I know there is no one right answer on this, but I am curious what you all think. If you had a big(gish) new tank to play with, what would You stock?


----------



## ken31cay (Oct 9, 2018)

My thoughts:

For africans the tank length is the most important measure. Generally speaking, your tank's 48" length will limit your stock to =/< 6" fish in a fully stocked tank or a more sparsely stocked tank of somewhat larger fish.

RE: colorful/flashy fish: I think alot of people starting with africans are attracted to this, which is usually an all-male hap & peacock tank. The females are plain and virtually colorless.

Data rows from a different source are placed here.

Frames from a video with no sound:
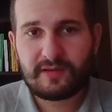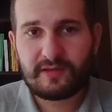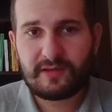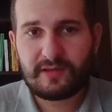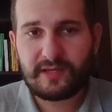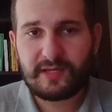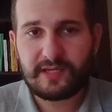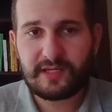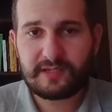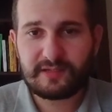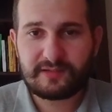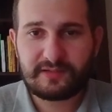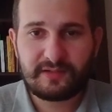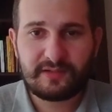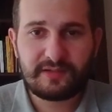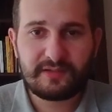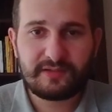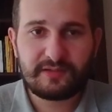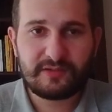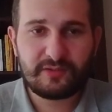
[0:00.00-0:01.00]
and
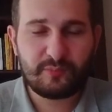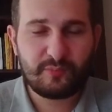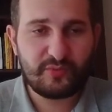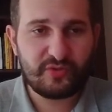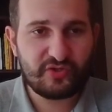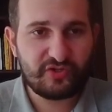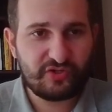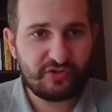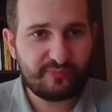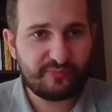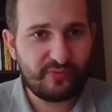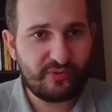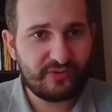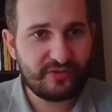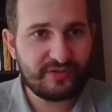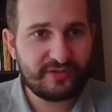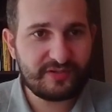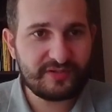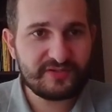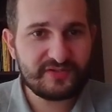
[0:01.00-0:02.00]
the bishop on
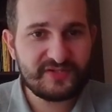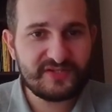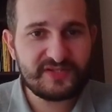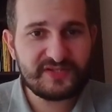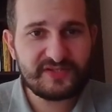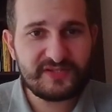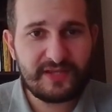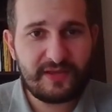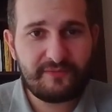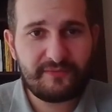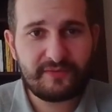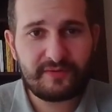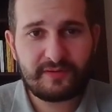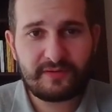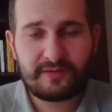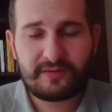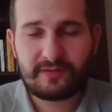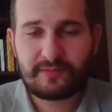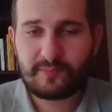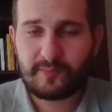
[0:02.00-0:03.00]
c7,
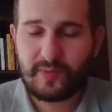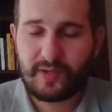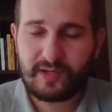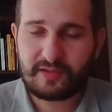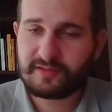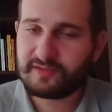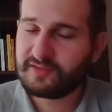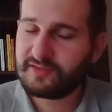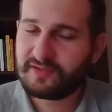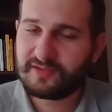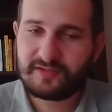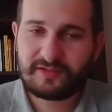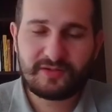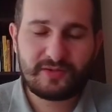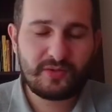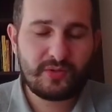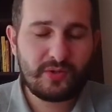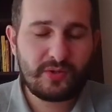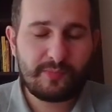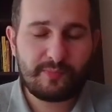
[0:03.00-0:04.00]
but
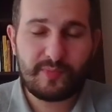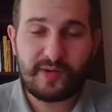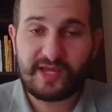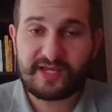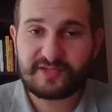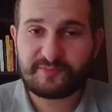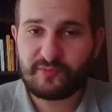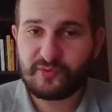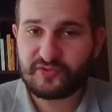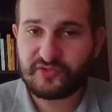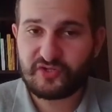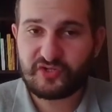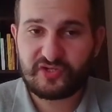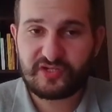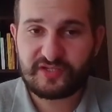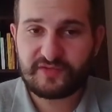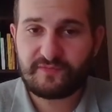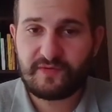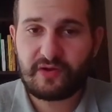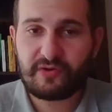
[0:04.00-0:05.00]
black's position is
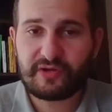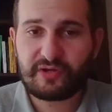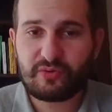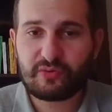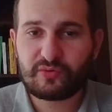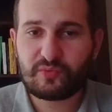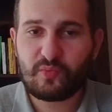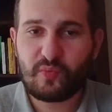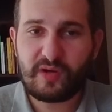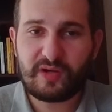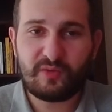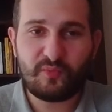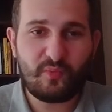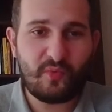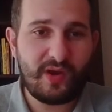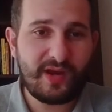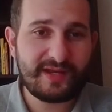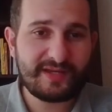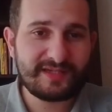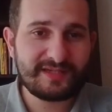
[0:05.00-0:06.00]
very good while
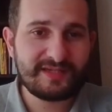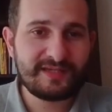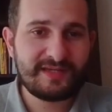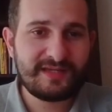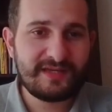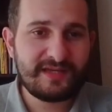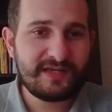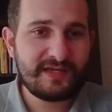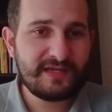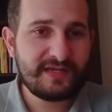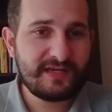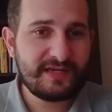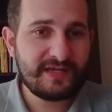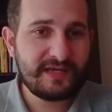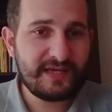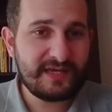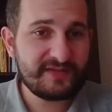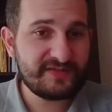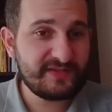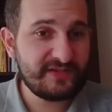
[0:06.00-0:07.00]
white
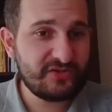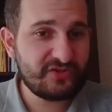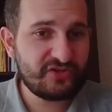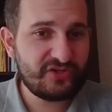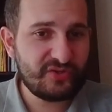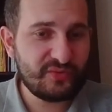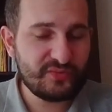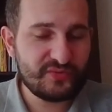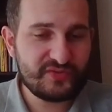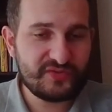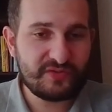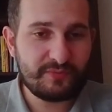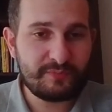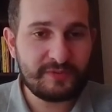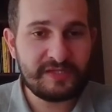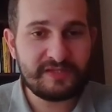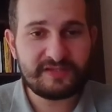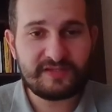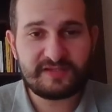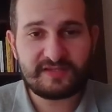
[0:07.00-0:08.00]
has issues. The
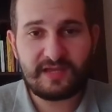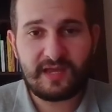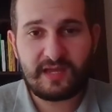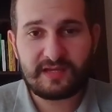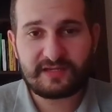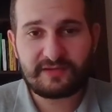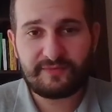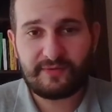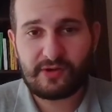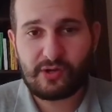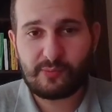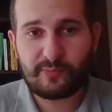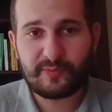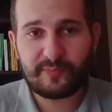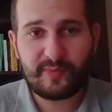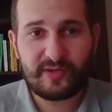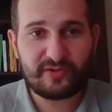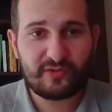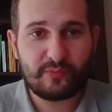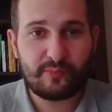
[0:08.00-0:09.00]
pieces are developed
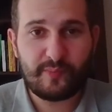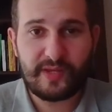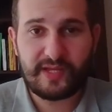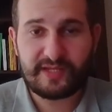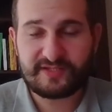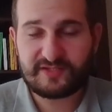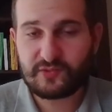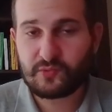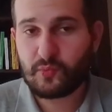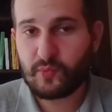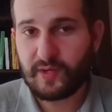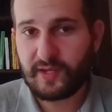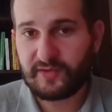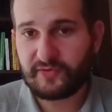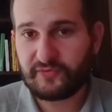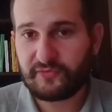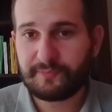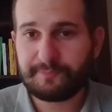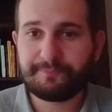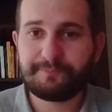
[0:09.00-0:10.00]
but on bad squares.
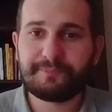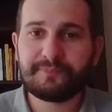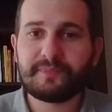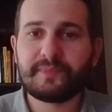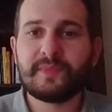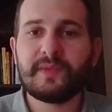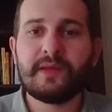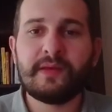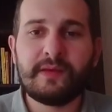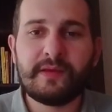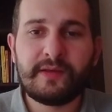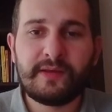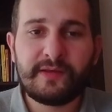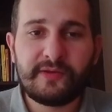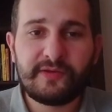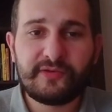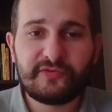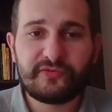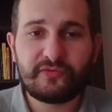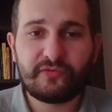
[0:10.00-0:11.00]

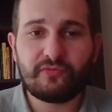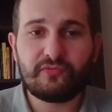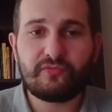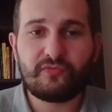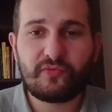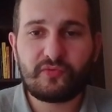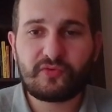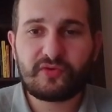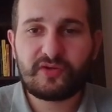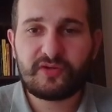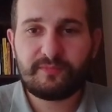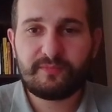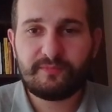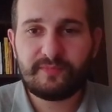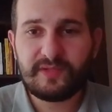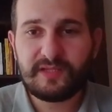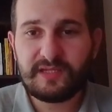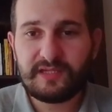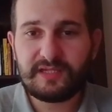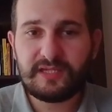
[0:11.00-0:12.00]
So rook
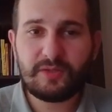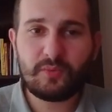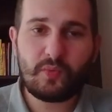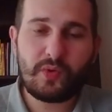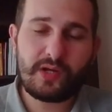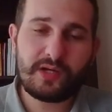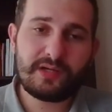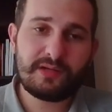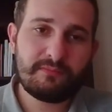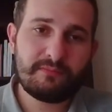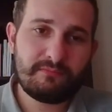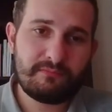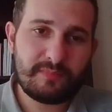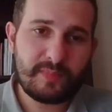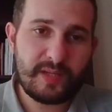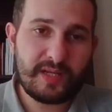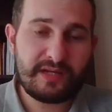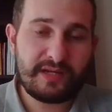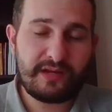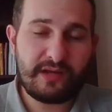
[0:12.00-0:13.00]
ed1,
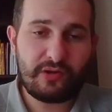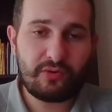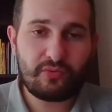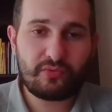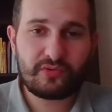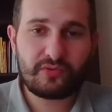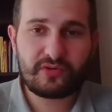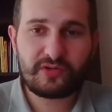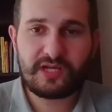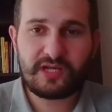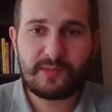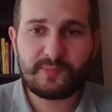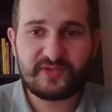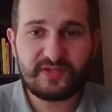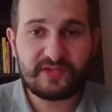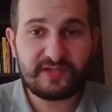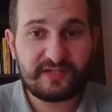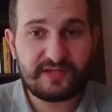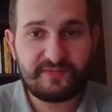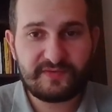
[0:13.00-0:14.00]
and now comes a
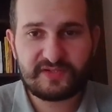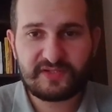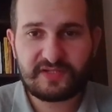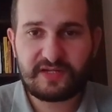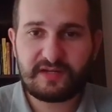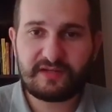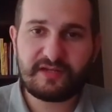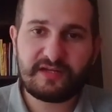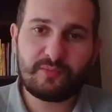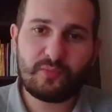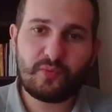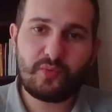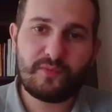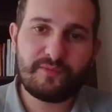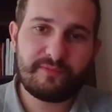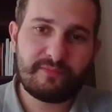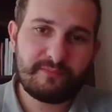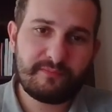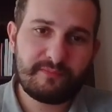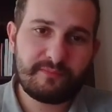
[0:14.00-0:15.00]
devastating move,
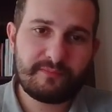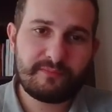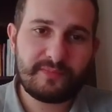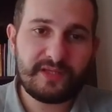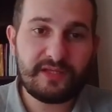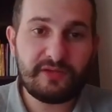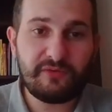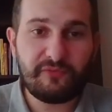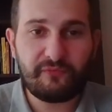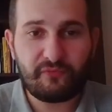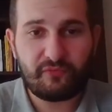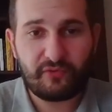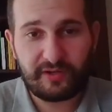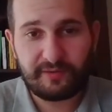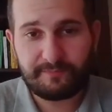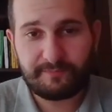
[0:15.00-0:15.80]
e3.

I started with this myself and filled my tank with beautiful fish I ordered from a quality supplier in the U.S. The fighting was too much for my liking in my 180gal tank (72" long) so I moved the fish to my 450gal and the fighting died right down due to the ample space in the tank. But in a few months I became bored with the tank and I think it was partly because it being an all male tank it was missing all the natural behavior of male/female interactions. Just a bunch of male fish cruising around the tank looking at each other  That was my experience.


----------



## Bamzam (May 25, 2020)

If you're interested in bright colors and variety, I think a planted discus community tank with some schooling tetras would provide that. You won't have to deal with aggression, but the discus are very tame, so not sure if you'll find them boring. The schooling tetras are cool to watch and you could add even more variety with some rams that are also colorful.

That was my last tank and I wanted to try something new and was also drawn to african cichlids. I was told something similar as above about all male peacock/hap tanks and it was compared to a pretty/moving picture without much interaction. I opted for a mixed gender peacock/hap so I bought 2 species of mixed gender peacocks/haps (juvies 1-2"). It feels like i got the worst of both worlds bc now I deal with aggression and my tank has no color lol. But I'm hoping it pays off in the end when they mature. Hopefully will have a handful of colorful fish and get to see some cool interaction between the males/females.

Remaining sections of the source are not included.